Every Person Has a Story :: It’s Not About The Shoes

Last week HH and I were sitting in a meeting with volunteers and staff from a ministry we’ve been partnering with here in the Western Cape called Living Hope. A friend of ours is helping us evaluate our ministry’s effectiveness, and we were asking about the volunteers’ and staff’s experiences of the Shoes of Hope distributions we’d hosted together. Where could we stand to improve? What success stories were there? Have any kids been put in danger because they received shoes? We want to take the time to reflect on our work to make sure unintended consequences are avoided whenever possible, and to look at ways we can potentially improve our work.
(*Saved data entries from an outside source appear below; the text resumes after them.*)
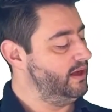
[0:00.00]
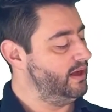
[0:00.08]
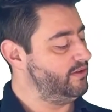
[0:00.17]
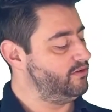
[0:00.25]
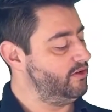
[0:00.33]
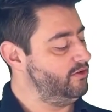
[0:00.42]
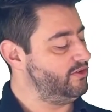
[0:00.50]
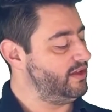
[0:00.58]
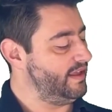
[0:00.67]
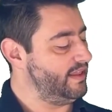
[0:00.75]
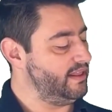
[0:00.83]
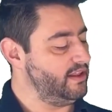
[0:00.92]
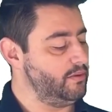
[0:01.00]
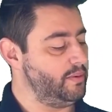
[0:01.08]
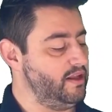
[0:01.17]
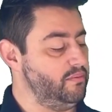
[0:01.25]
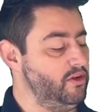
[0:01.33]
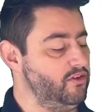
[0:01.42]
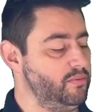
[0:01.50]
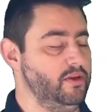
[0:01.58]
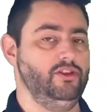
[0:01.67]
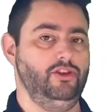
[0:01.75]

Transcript: As soon as you get that little bit of movement,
We began to discuss positives from our recent distributions and one particular story came up, which is a story that needs to be told.

At our Shoes of Hope distributions, there is a special one-on-one moment, when a volunteer washes a child (or adult’s) feet and fits them with a new pair of shoes. We see that moment as an opportunity to connect with the person personally, and we usually ask two simple questions:

1. What’s the worst thing that has ever happened to you?
2. What is your greatest dream?

During our meeting, a volunteer shared that one little boy was impacted in that moment in a significant way. Usually the most disruptive of the kids in their after-school club, after he’d had his one-on-one moment with a volunteer who washed his feet, at least for a day, he was a completely different little boy.


When he was asked What’s the worst thing that has ever happened to you? he decided to open up and share, with a complete stranger who’d only been volunteering at Living Hope for a week. He shared the worst thing that had ever happened to him: he’d been raped.

I can scarcely imagine the horrible, soul-destroying, terrifying experience of being raped as an adult, and it brings me to tears and breaks my heart to know that it is a common part of the story of children in poverty. It’s estimated that the average young girl growing up in a township in South Africa has a better chance of being raped than of learning to read. Substance abuse, child abuse, and poverty seem to walk hand in hand.

But for a brief and shining moment, this boy was heard. He shared his pain, and it impacted him. The volunteers at Living Hope will follow up with him, in hopes of helping him work through the pain of his experience. They now have a better understanding of why he has been the most disruptive of the club’s participants all along.

In a perfect world, this would never, ever, ever happen to a child. The unfortunate truth is that in our world, it is happening every day.

As we train volunteers in preparation for a Shoes of Hope distribution, we try to make it a point of saying It’s not about the shoes. The truth is, these Shoes of Hope are shoes of opportunity. They create a moment for someone who is in need, who may be hurting, who might be crying out just to be heard, to be prayed for, to be honoured as a fellow human being, worthy of love and dignity.

Every person has a story. We just need to take the time to ask, and to listen.


*I’ve also shared this story today on the blog at Samaritan’s Feet South Africa. Many thanks to those of you who through prayer, giving, sharing and encouragement are helping make our work possible.